From Delhi, in theory we would be getting ourselves and our bikes to Manali, as Cass and Cara were still there with the previous group, but in practice we were simply receiving a masterclass in Cara's genius planning skills. With no direct train service, the HPTDC (Himachal Pradesh Tourist Development Corporation) bus service is the most reliable, cheap and straightforward way of getting to Manali from Delhi, leaving from behind the Chanderlok building on Janpath just south of Connaught Circus. 15 hours overnight on a bus is never going to be pleasant, but Cara's cunning plan involved buying each of us two seats which turned the experience from potential hell to dreamy road movie as we dozed our way North, the mayhem of Delhi's sprawl steadily replaced by the monotony of the open road.

The much-touted aircon on our coach lasted 4 or 5 hours before giving up, so we stood by and watched as the driver and his assistant happily troubleshot the problem in pitch darkness - our first introduction to Indian resourcefulness and determination. The light from our headtorches gave them a fighting chance at a fix, but it soon failed again - an electrical problem of some sort with the knock-on effect of limiting our headlights to a weak glow, not that this slowed the driver down one bit.

Dawn found us in the foothills of the Himalaya - a strange combination of mountain views and humid temperatures which felt very alien - and by breakfast we were well into the Kullu Valley and within sight of Manali. With a fortnight of hard biking and camping ahead of us, Manali was the perfect traveller-friendly starting point to unwind after the long haul plane and bus epic.

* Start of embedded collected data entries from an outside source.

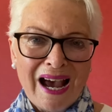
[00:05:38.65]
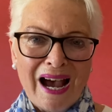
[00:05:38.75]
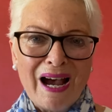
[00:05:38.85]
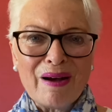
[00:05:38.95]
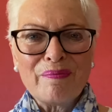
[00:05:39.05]

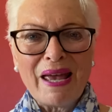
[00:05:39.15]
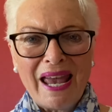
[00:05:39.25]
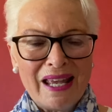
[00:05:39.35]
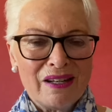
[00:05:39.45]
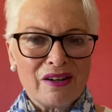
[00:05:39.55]

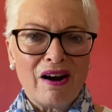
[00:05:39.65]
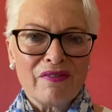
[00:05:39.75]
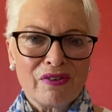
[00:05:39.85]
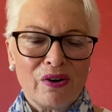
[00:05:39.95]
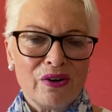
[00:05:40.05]
and
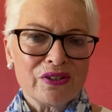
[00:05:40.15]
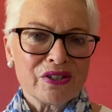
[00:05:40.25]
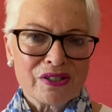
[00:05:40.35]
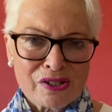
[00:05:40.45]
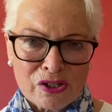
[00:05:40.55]
I've got
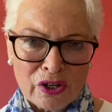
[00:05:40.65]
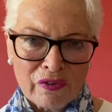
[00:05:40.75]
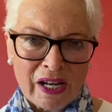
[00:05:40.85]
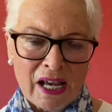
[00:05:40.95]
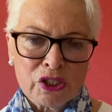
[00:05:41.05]

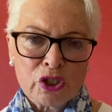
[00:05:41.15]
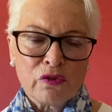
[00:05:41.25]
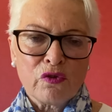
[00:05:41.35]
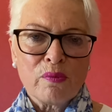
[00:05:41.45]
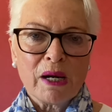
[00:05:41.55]
certification
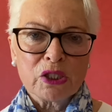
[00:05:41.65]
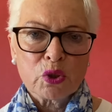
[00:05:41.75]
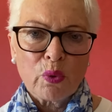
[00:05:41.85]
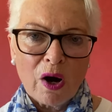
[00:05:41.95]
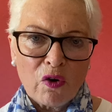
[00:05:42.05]
for my
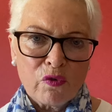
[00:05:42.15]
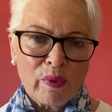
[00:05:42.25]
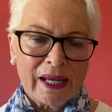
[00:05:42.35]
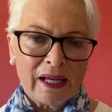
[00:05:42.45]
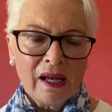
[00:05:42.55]

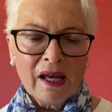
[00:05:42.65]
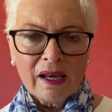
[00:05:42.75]
12-week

I didn't expected to find superb bruschetta, but there it was in Old Manali's Pizza Olive; I didn't expect to be tempted by the BEST warm chocolate chip cookies, but there they were at Dylan's coffee shop; I did expect to be blown away by great fried momos, and the Tibetan Kitchen didn't disappoint. Not exactly an authentic Indian experience, but it was a restful few days to prepare for the journey ahead.

Manali base camp was the Sunshine Guesthouse, a characterful Raj-era hill station property in Old Manali, a kilometre or so up the hill from, you've guessed it, New Manali. Auto rickshaws were twice the price going up as on the way down as the driver simply switched off the engine and let gravity take over. After a couple of days exploring the hils and nearby Vashisht, a short day ride allowed us to check the bikes were OK, but sadly ended with a crash for fellow rider Kerry, and the end of her biking trip before it really began - a reminder of the potential for mishap (literally) around every corner, or in Kerry's case in the middle of a corner as a patch of dust pulled her front wheel from underneath her. One final group meal included my last beer for a fortnight and were all ready for the off.